Leuprolide acetate, a gonadotropin-releasing hormone agonist used to treat hormone-sensitive cancers and other hormonal conditions, was approved in 1995 by the US Food and Drug Administration (FDA) to treat uterine fibroids when given with iron, typically before surgery to remove these growths. Because it suppresses estrogen secretion from the ovaries, common adverse effects include menopausal symptoms, including hot flashes, breast tenderness, and vaginal dryness. Over time, leuprolide acetate can weaken bones.
But ulipristal acetate, a selective progesterone-receptor modulator marketed as the emergency contraceptive ella, stops ovulation by acting on progesterone receptors in uterine tissue.

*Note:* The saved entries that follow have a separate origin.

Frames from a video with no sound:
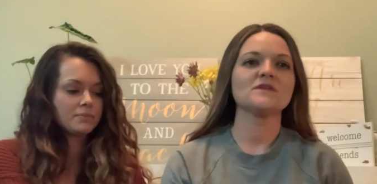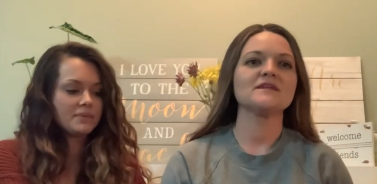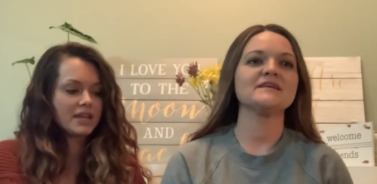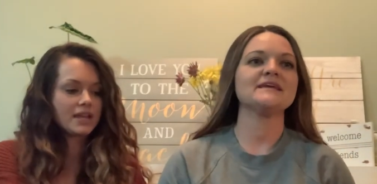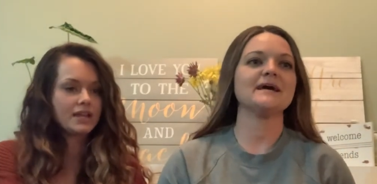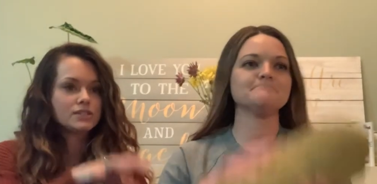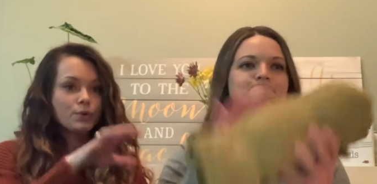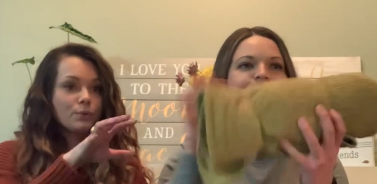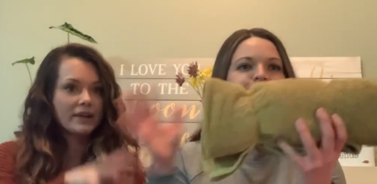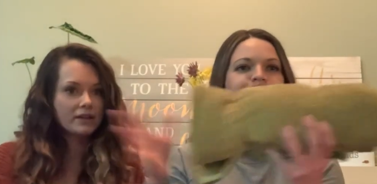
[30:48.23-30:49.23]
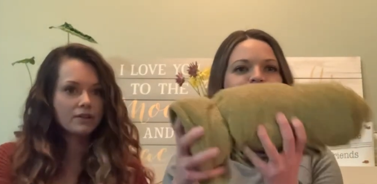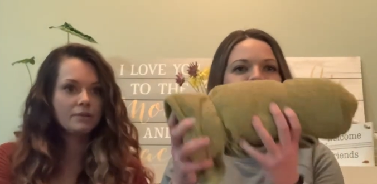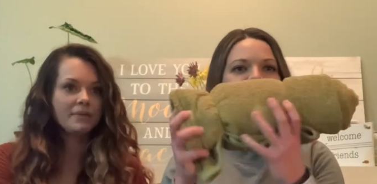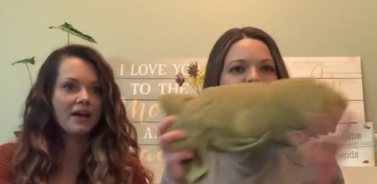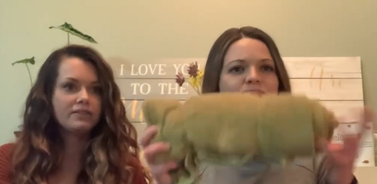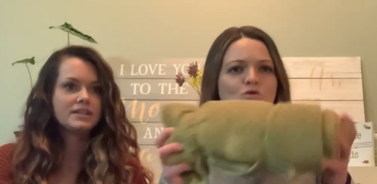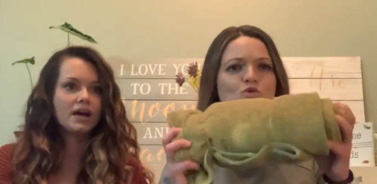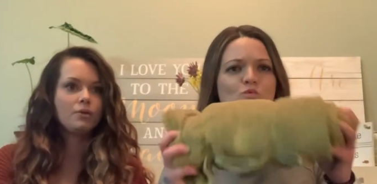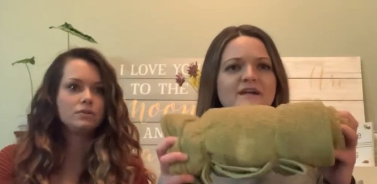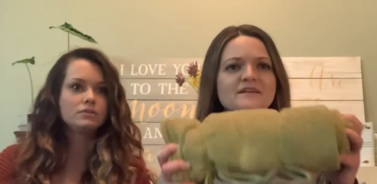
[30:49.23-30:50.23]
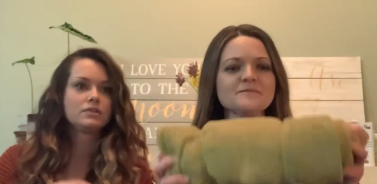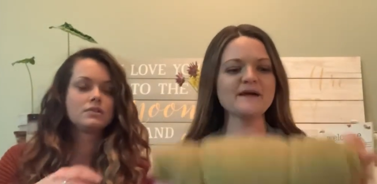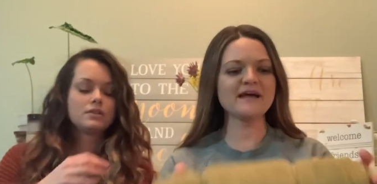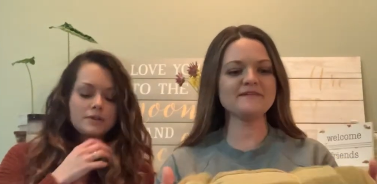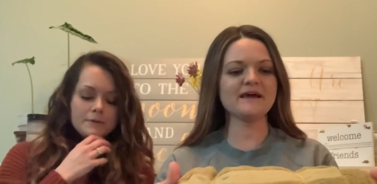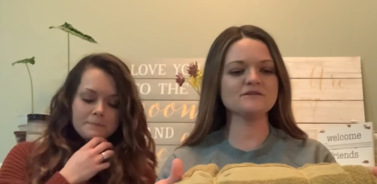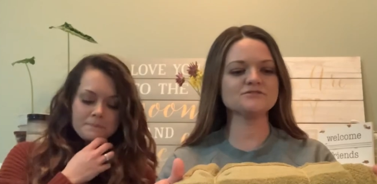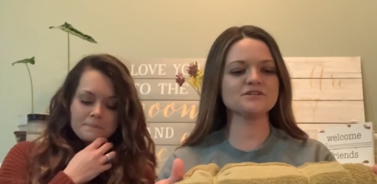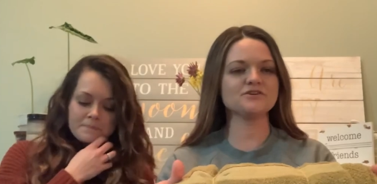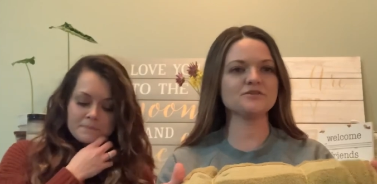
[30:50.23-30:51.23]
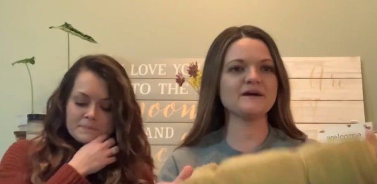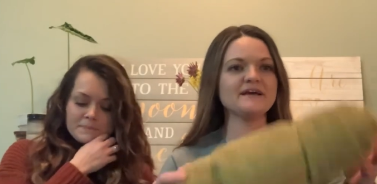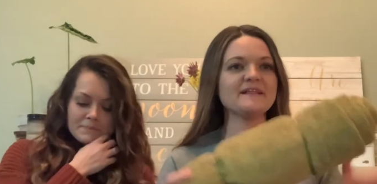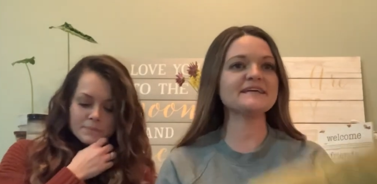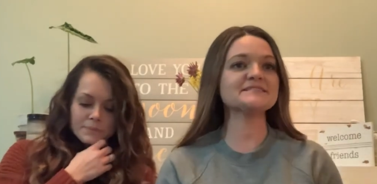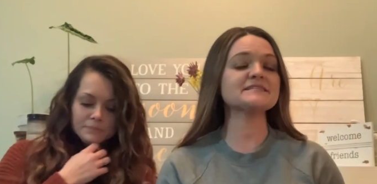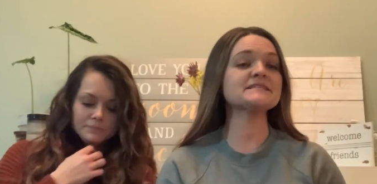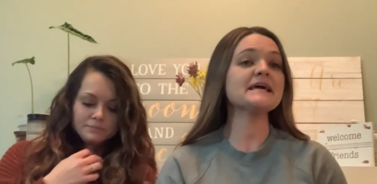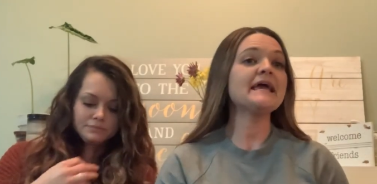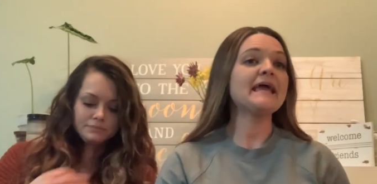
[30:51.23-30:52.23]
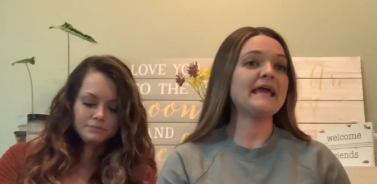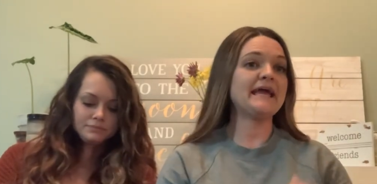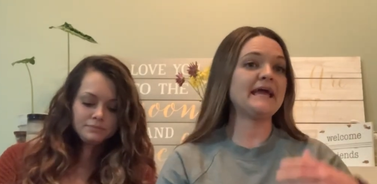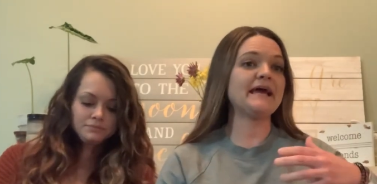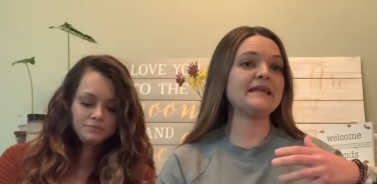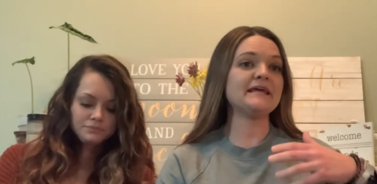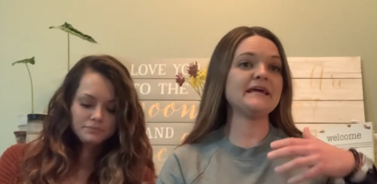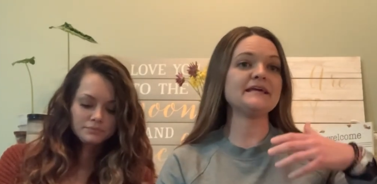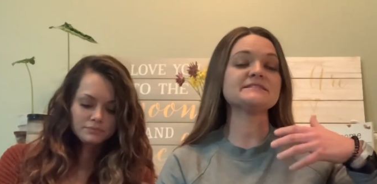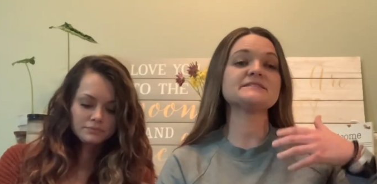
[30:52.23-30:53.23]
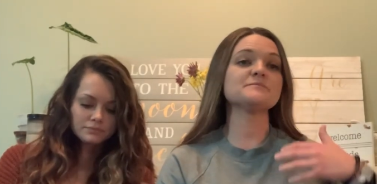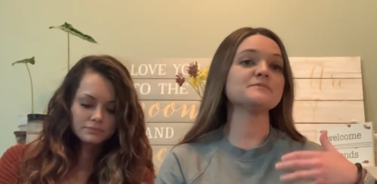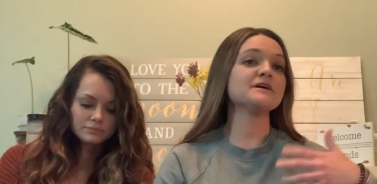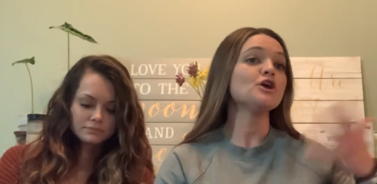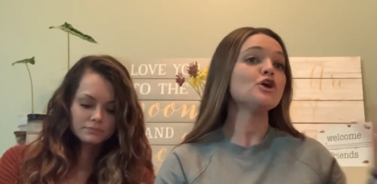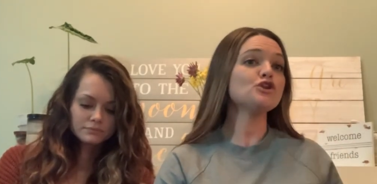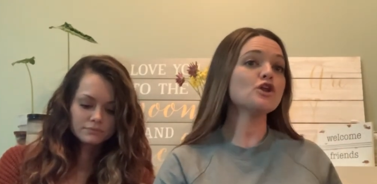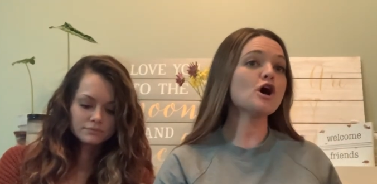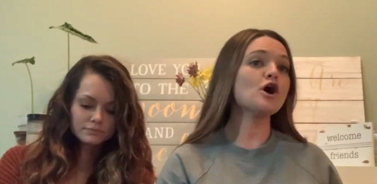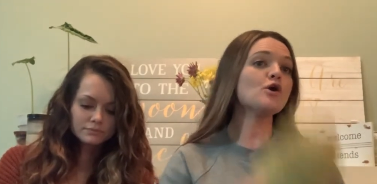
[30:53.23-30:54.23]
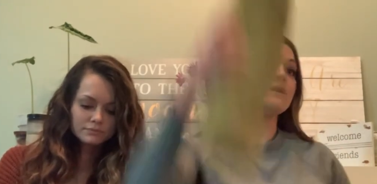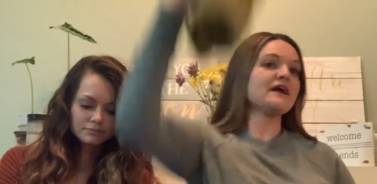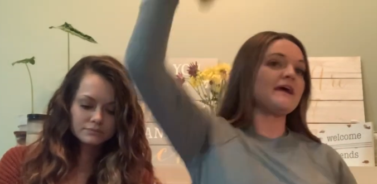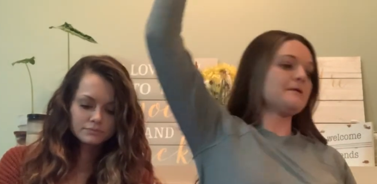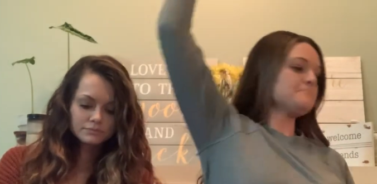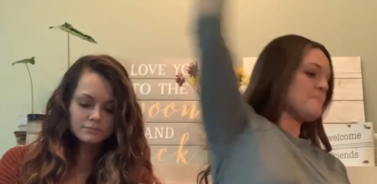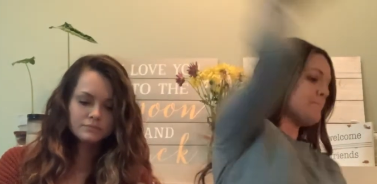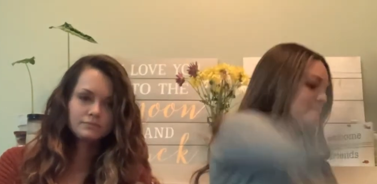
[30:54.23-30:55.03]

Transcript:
Speaker 1: to make it. Yeah. It's a regular bath towel. regular bath towel secured by elastics and it is simply no and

Small studies have suggested that selective progesterone-receptor modulators may be effective in treating fibroids without causing hot flashes, but they haven’t gained FDA approval for that indication.
In the first study, researchers determined that ulipristal acetate was effective in controlling excessive bleeding and shrinking fibroids in women planning to have surgery to remove the growths. Findings showed that after 13 weeks, ulipristal acetate controlled uterine bleeding in 91% of 96 women who received 5 mg per day and in 92% of 98 who took 10 mg per day, compared with 19% of 48 who received a placebo. Fibroid volume shrank by 21% in the 5-mg group and by 12% in the 10-mg group but increased by 3% in the placebo group.
In the second study, investigators examined bleeding control and adverse effects of ulipristal acetate compared with leuprolide acetate. They randomly assigned 307 women to receive a daily dose of 5 mg or 10 mg of ulipristal acetate or monthly injections of leuprolide acetate. After 3 months, uterine bleeding was controlled in 90% of patients taking the 5-mg dose of ulipristal acetate, in 98% who received the 10-mg dose, and in 89% taking leuprolide acetate. But 11% in the 5-mg group and 10% in the 10-mg group reported having moderate or severe hot flashes, compared with 40% in the leuprolide acetate group.
Both studies appear in today’s New England Journal of Medicine. Although ulipristal acetate caused benign endometrial changes, researchers said those changes had resolved within 6 months. They also noted that fibroids stayed smaller for longer periods of time with ulipristal acetate, making it a good candidate for women with fibroids who are approaching menopause and want to avoid surgery. Reduced estrogen levels after menopause often shrink fibroids, alleviating symptoms.
In an editorial, Elizabeth Stewart, MD, of the Mayo Clinic in Rochester, Minn, said no major safety concerns emerged from these short-term studies. “There remains substantial need for effective medical therapy,” she wrote. “The present studies represent an important step in that direction.”